As we woke from our Omakase-dream-state and the array of plates and bowls and boxes and rocks drifted away, and the cold chill of reality came toward us. The waiter arrived with the phrase “you must try this dessert”. And so, like a heavy fluffy towel being stretched out before you at the beach, we jumped right in.

I give you: Matcha Mille Crepe Cake. Which if you haven’t had it, is arguably the best cake there its. Firstly, because it’s a load of matcha-crepes stacked together, which beats basically any sponge ever; secondly because each layer is separated with an indulged matcha-cream, and thirdly because it looks like something out of a design studio.

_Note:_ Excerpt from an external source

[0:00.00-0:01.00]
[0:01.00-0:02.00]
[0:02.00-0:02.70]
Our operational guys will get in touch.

When you love a piece of food, one of two things happen. You either crave it and eat every not-quite-as-good rendition of it until you are sick of it forever (currently me with sushi) or the second you finish it, you vow to maybe never go near it again until the next time you have it from the exact same place, as my company and I have vowed to do with this earthy, indulgent, pillowy slice of goodness. If you can’t be splashing £8, just beg that it’s your birthday or something. You need to try it. You’ll see us tucking into one next to you, I’m sure.

As Japan Week comes to a close, and I sit here composed of 95% nigiri and sake, feeling high on matcha. It dawns on me why Japanese food is my favourite to dine out for. Beyond the obvious fact that you can’t access such fresh and expertly prepared fish at home – it is the way that it’s all small but mighty, that makes it the best for dining on.

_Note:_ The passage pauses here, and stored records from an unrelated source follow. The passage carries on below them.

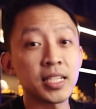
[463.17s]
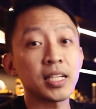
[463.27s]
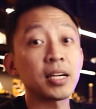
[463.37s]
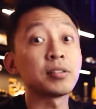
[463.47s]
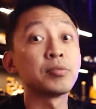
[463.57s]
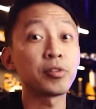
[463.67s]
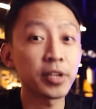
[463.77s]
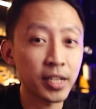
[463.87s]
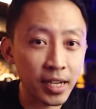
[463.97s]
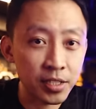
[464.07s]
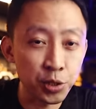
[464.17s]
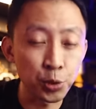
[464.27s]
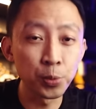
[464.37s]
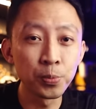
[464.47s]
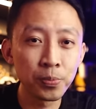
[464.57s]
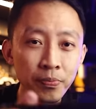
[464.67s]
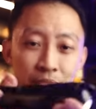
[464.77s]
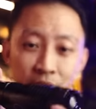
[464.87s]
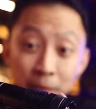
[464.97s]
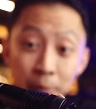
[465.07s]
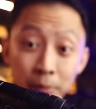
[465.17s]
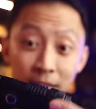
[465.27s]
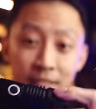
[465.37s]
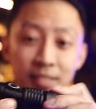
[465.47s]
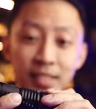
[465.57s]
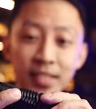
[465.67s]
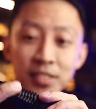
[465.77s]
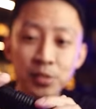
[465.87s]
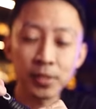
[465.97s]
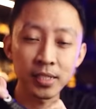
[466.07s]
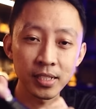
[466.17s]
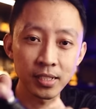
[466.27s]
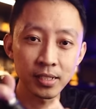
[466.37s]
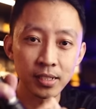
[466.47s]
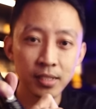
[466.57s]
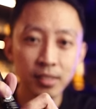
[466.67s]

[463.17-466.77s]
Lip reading: that I'll avoid are zoom type lights like this one here.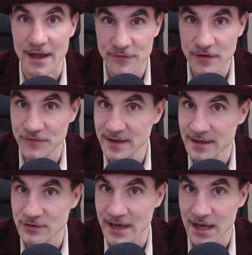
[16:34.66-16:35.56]
everything
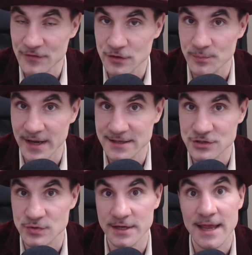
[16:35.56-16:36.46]
that you have in your
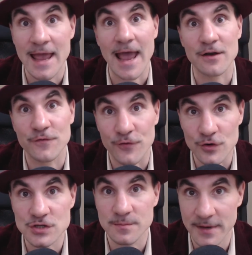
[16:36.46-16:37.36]
pantry and
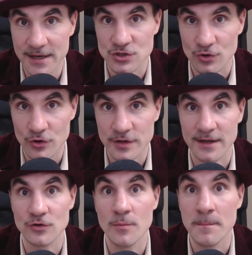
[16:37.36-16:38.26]
first make sure that
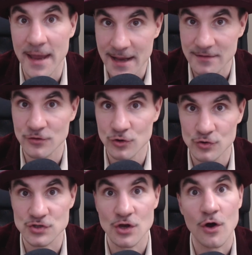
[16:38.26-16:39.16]
you made
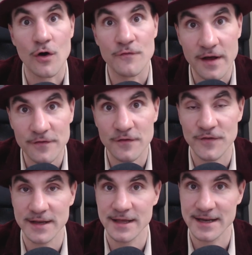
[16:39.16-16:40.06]
use of
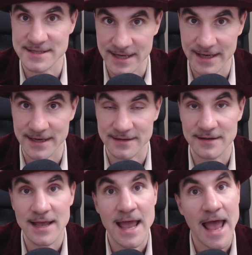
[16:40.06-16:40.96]
everything that is in it.
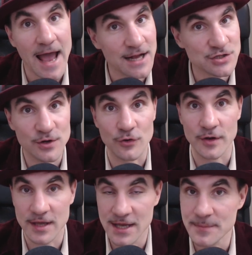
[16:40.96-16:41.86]
Else we're gonna
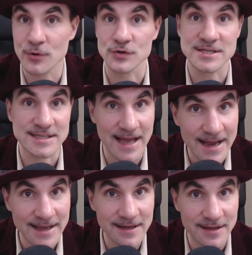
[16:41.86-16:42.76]
keep on
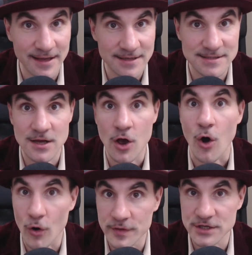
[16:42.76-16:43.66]
stacking things
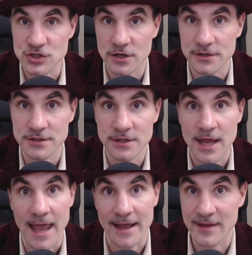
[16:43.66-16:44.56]
on each other,
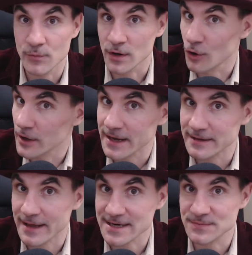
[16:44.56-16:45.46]
and then we look at the
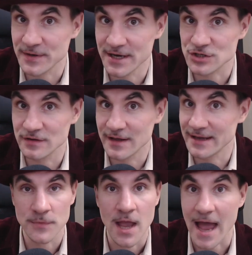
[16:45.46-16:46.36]
expiration
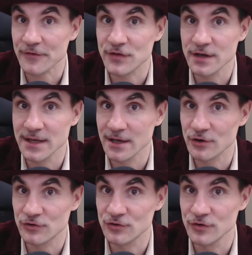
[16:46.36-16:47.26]
date after a year or
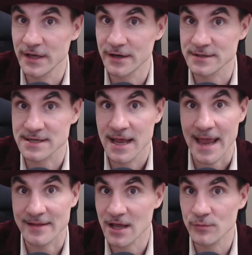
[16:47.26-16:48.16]
2 years,
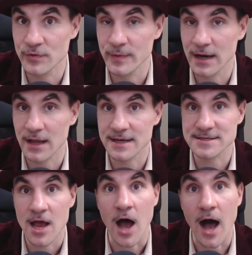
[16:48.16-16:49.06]
and then we realize
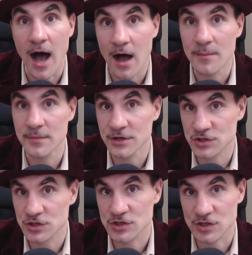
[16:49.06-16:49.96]
how
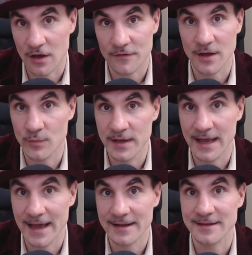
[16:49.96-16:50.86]
much stuff that we
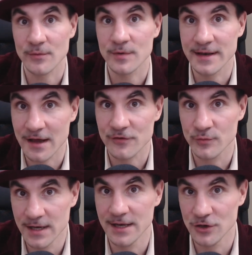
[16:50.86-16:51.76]
had that we never
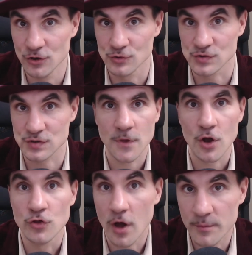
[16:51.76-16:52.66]
really used.
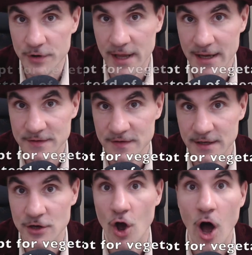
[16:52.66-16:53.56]
Number 19,
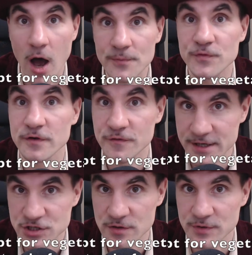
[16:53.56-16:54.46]
opt for
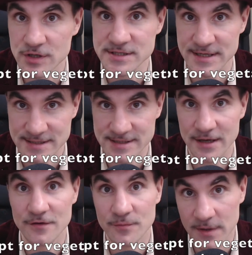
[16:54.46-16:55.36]
vegetables instead
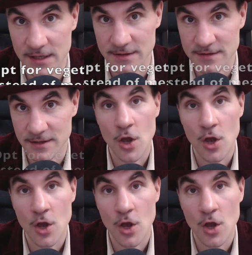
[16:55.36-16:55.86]
of meat.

You feel like you’ve spent days traversing every corner of a food culture through the small delicate snacks that have filled you with euphoria, put you in some yogi state, and make your tongue dissolve into a ball of purity… but upon surfacing you realise it has been 90 minutes at longest, and that you are not overfed, nor bloated, nor covered in greasy meat sweats.

They do things quickly, efficiently and full of efficacy, the Japanese. Even with a hyper-indulgent layered cake, there is no hangover-like-guilt. And Akira is as good (and accessible) an ambassador as London could hope to have.